↓↓↓

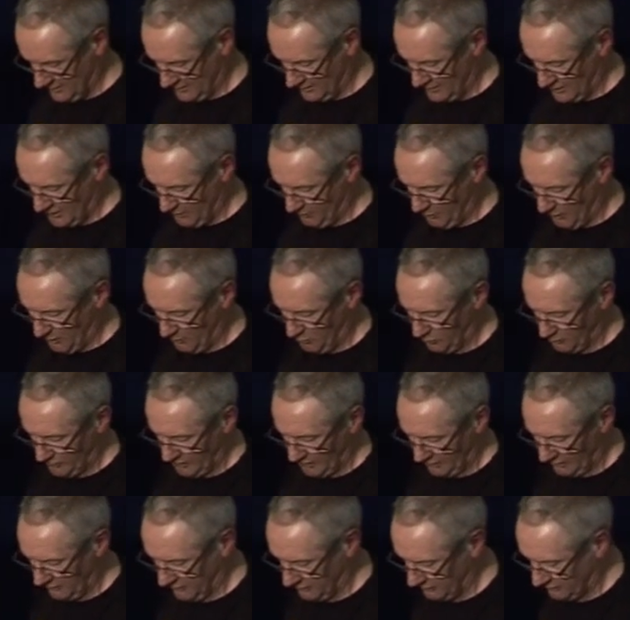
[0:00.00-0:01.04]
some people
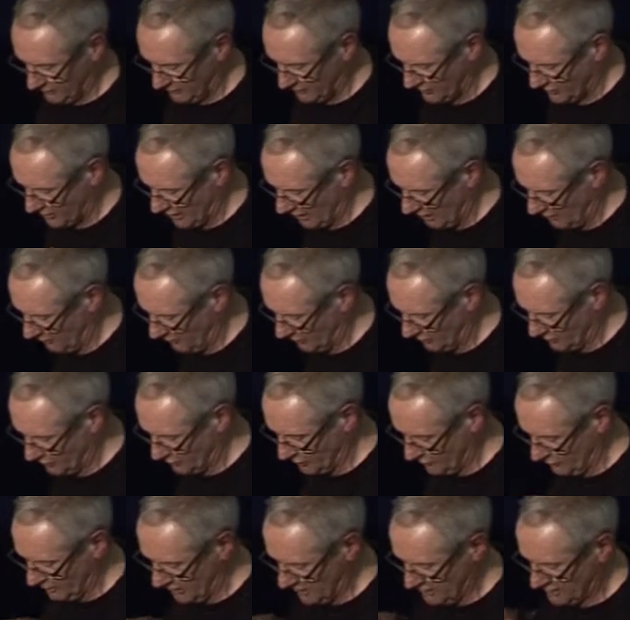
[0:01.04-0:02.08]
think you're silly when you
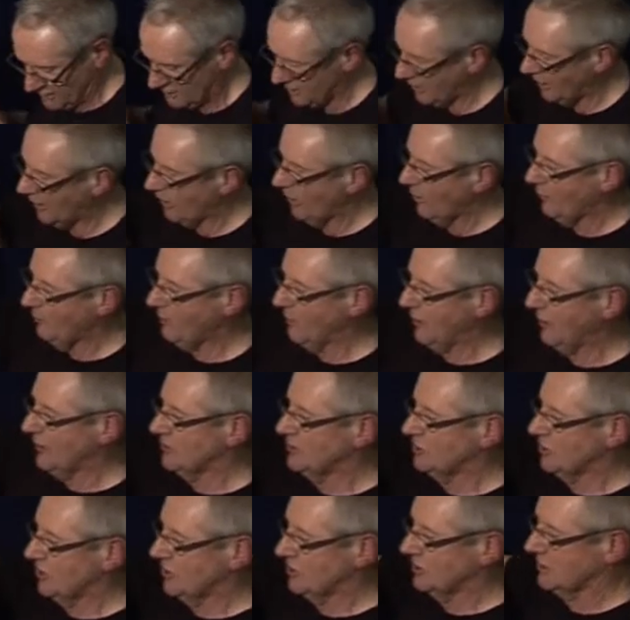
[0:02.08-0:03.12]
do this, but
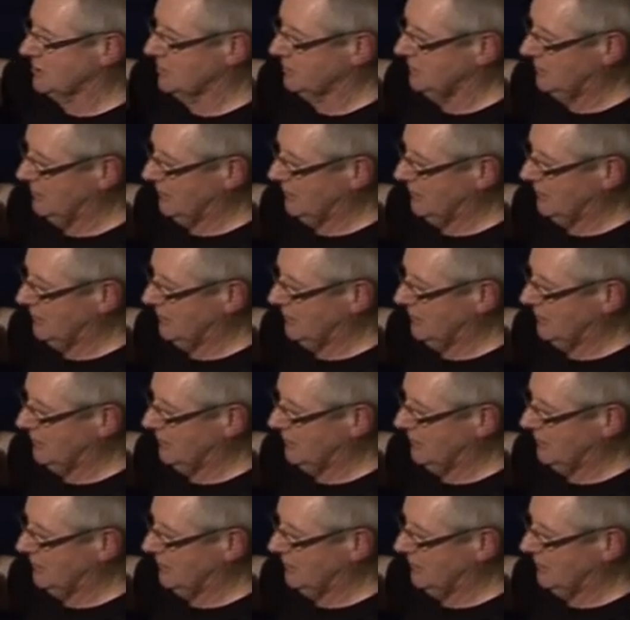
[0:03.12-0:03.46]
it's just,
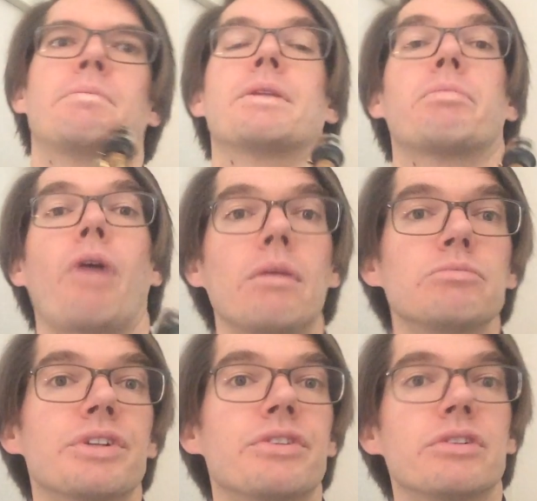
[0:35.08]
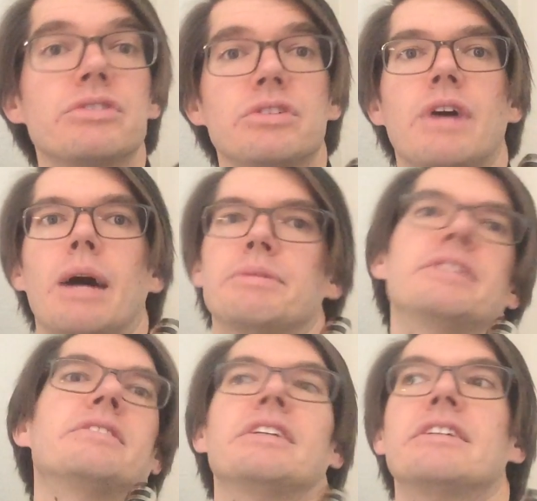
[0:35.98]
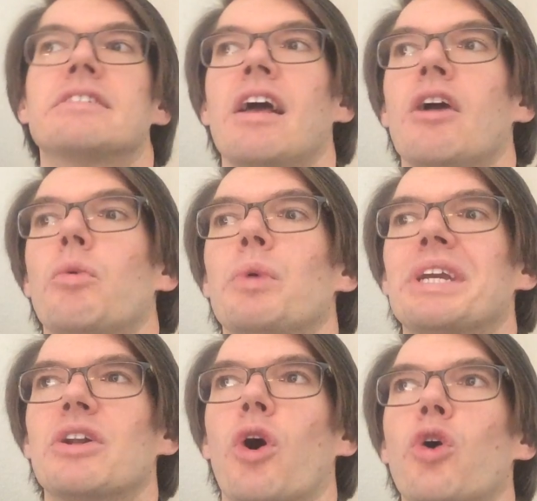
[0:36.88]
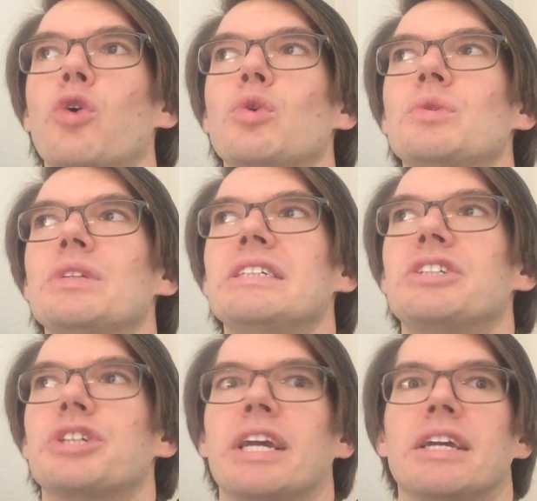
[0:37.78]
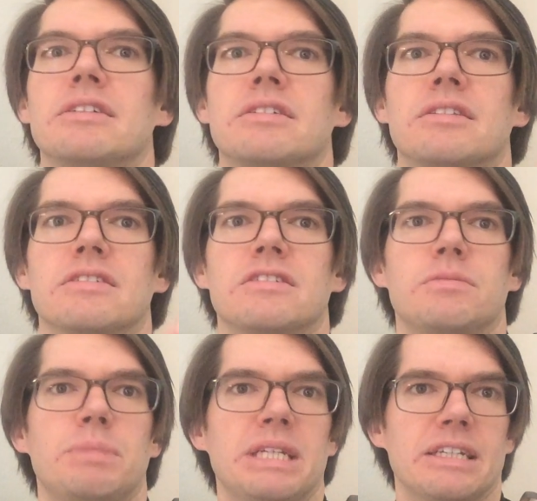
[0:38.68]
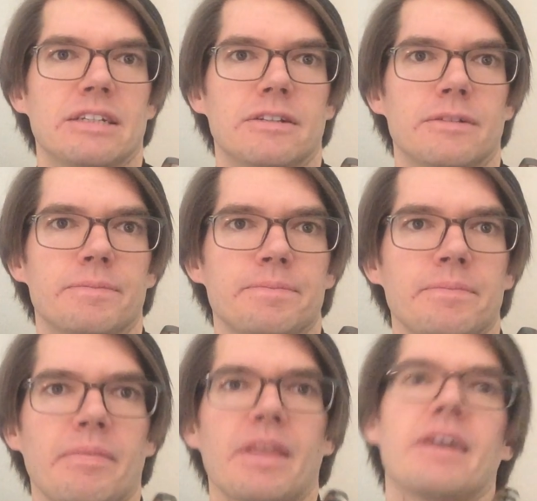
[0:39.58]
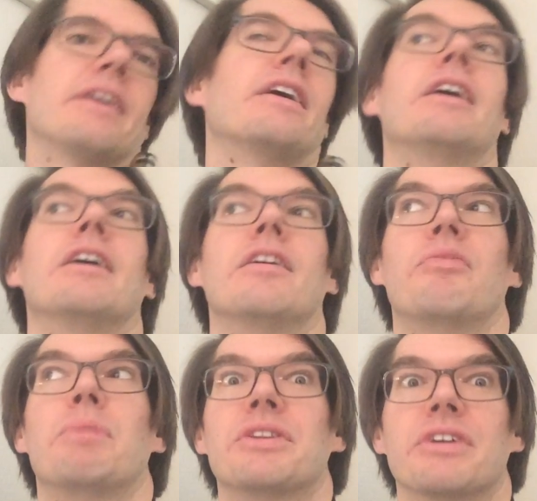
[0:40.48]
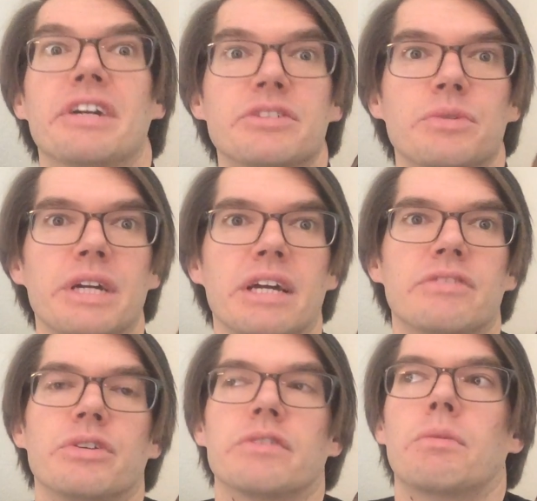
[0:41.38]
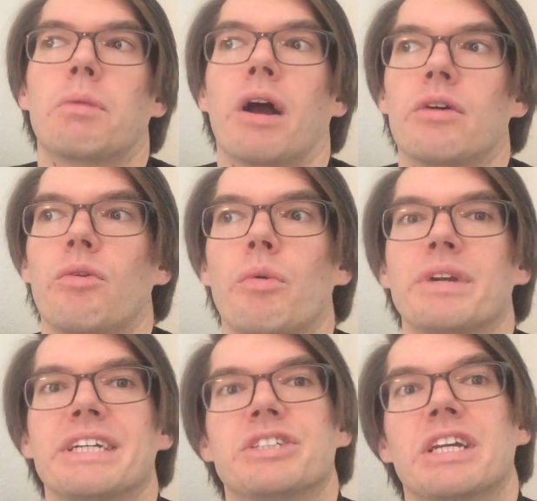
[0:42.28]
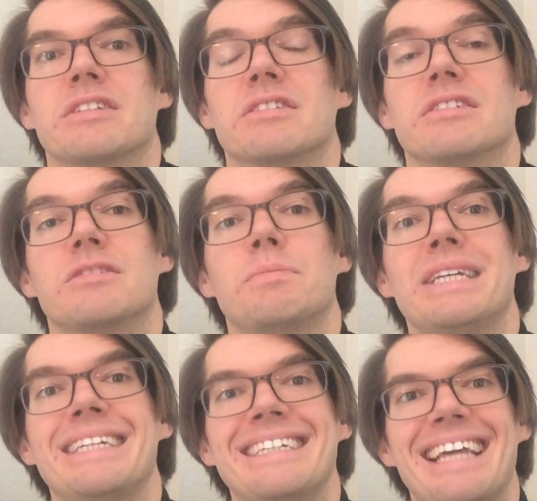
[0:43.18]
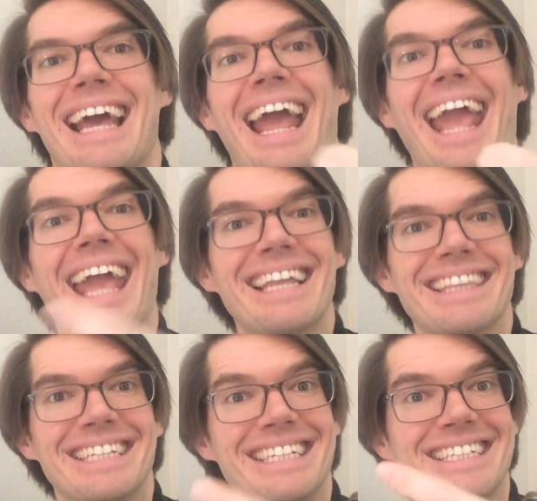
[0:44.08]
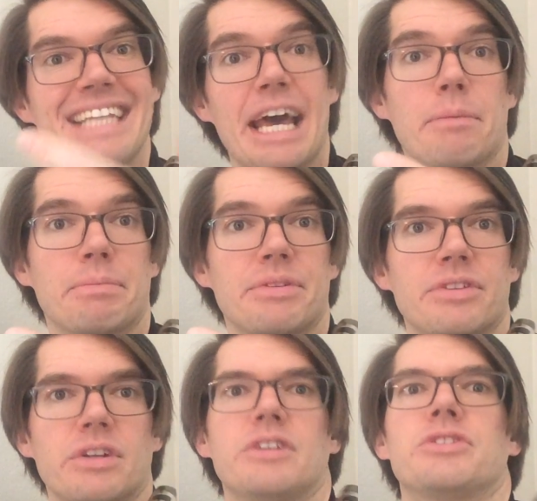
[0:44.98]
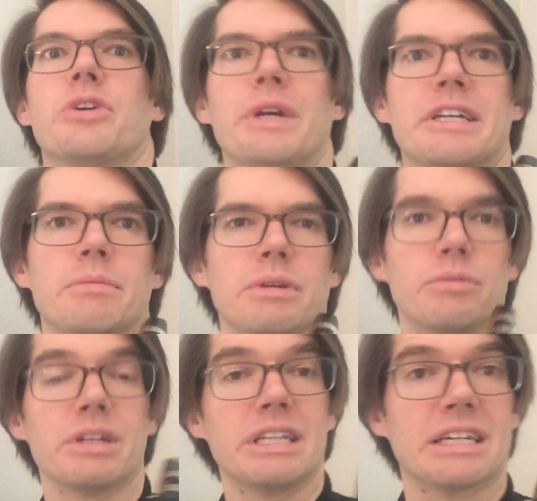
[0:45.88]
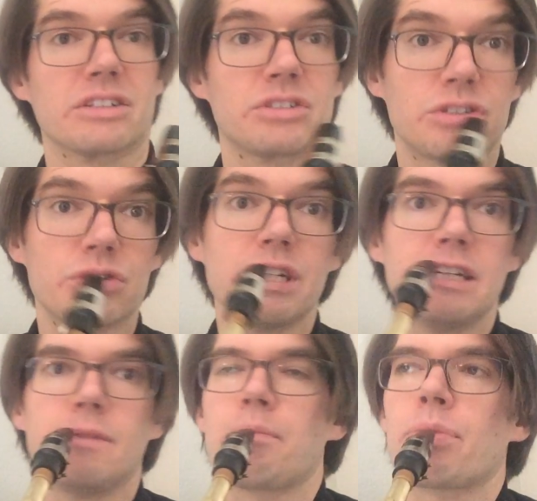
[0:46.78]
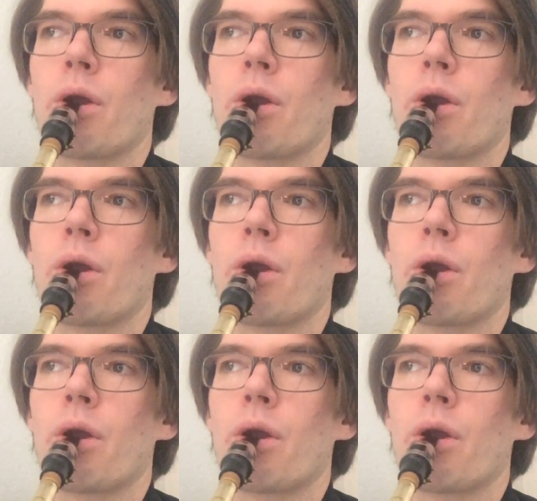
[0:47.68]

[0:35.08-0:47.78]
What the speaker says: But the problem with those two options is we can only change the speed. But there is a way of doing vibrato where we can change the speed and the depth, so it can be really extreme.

↑↑↑

• [EXERCISE PROMPT]: All of the material above should be output exactly, with the pictures left behind.

• [SOLUTION BELOW]:
[0:00.00-0:01.04]
some people
[0:01.04-0:02.08]
think you're silly when you
[0:02.08-0:03.12]
do this, but
[0:03.12-0:03.46]
it's just,
[0:35.08]
[0:35.98]
[0:36.88]
[0:37.78]
[0:38.68]
[0:39.58]
[0:40.48]
[0:41.38]
[0:42.28]
[0:43.18]
[0:44.08]
[0:44.98]
[0:45.88]
[0:46.78]
[0:47.68]

[0:35.08-0:47.78]
What the speaker says: But the problem with those two options is we can only change the speed. But there is a way of doing vibrato where we can change the speed and the depth, so it can be really extreme.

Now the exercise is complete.